- Exercise instructions:
Copy exactly. Include the line containing "(0.00 s to 1.00 s)", every line after it, and the last line below, but no pictures.

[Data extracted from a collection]
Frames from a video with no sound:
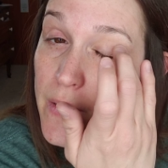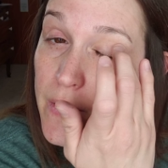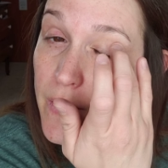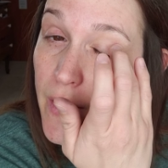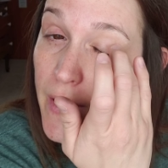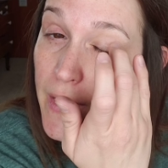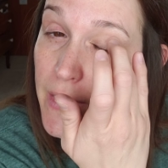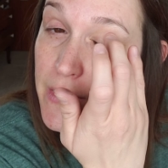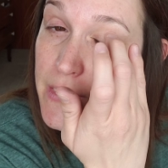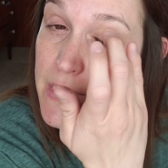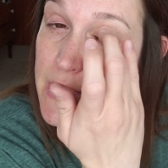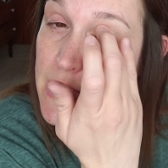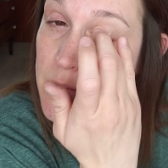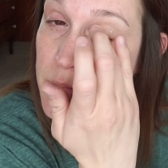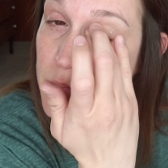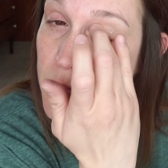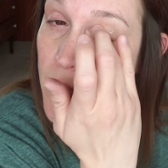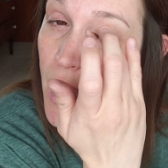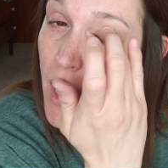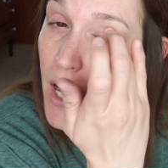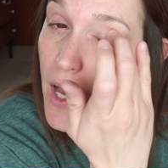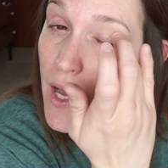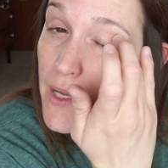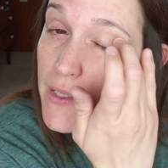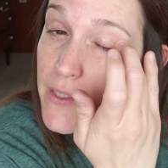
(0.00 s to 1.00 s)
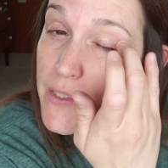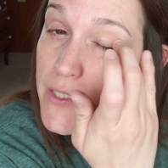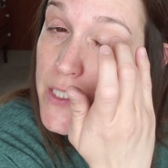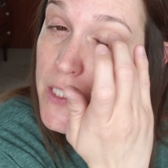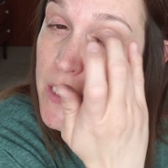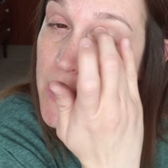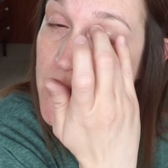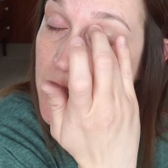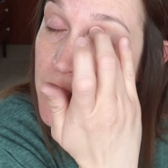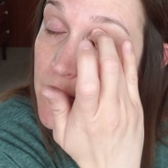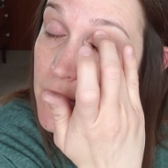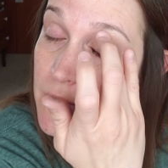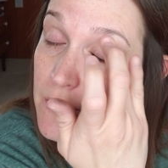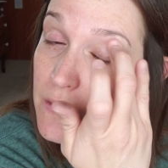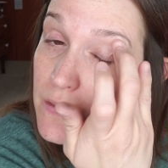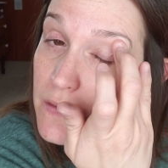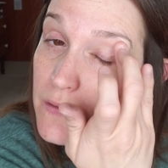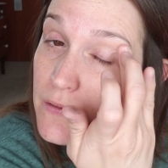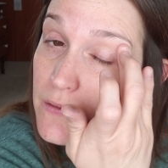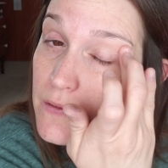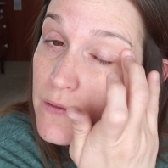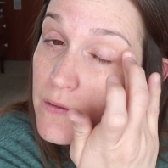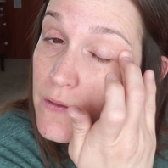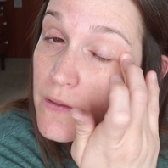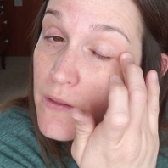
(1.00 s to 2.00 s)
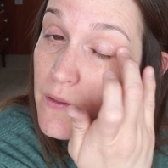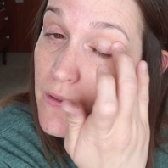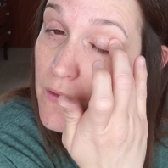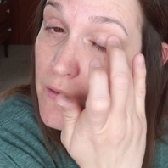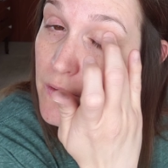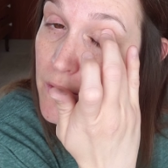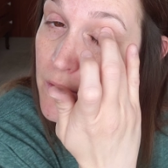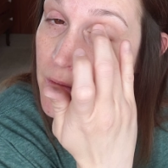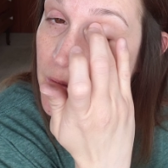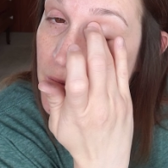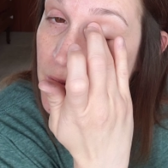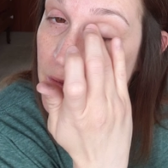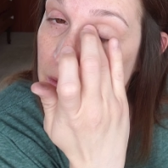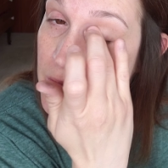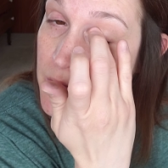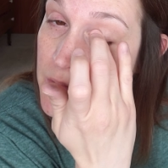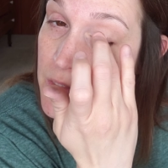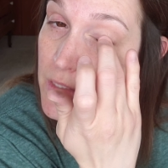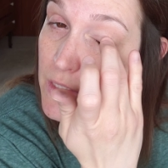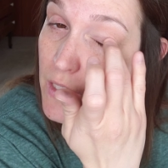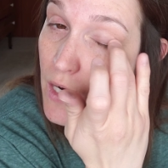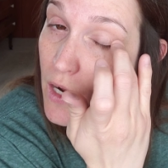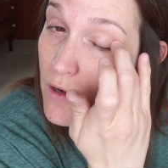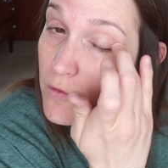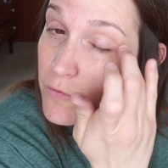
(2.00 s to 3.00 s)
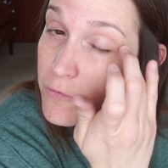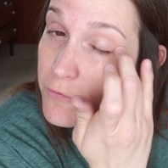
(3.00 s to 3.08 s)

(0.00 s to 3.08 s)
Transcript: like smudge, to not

- Final answer:
(0.00 s to 1.00 s)
(1.00 s to 2.00 s)
(2.00 s to 3.00 s)
(3.00 s to 3.08 s)

(0.00 s to 3.08 s)
Transcript: like smudge, to not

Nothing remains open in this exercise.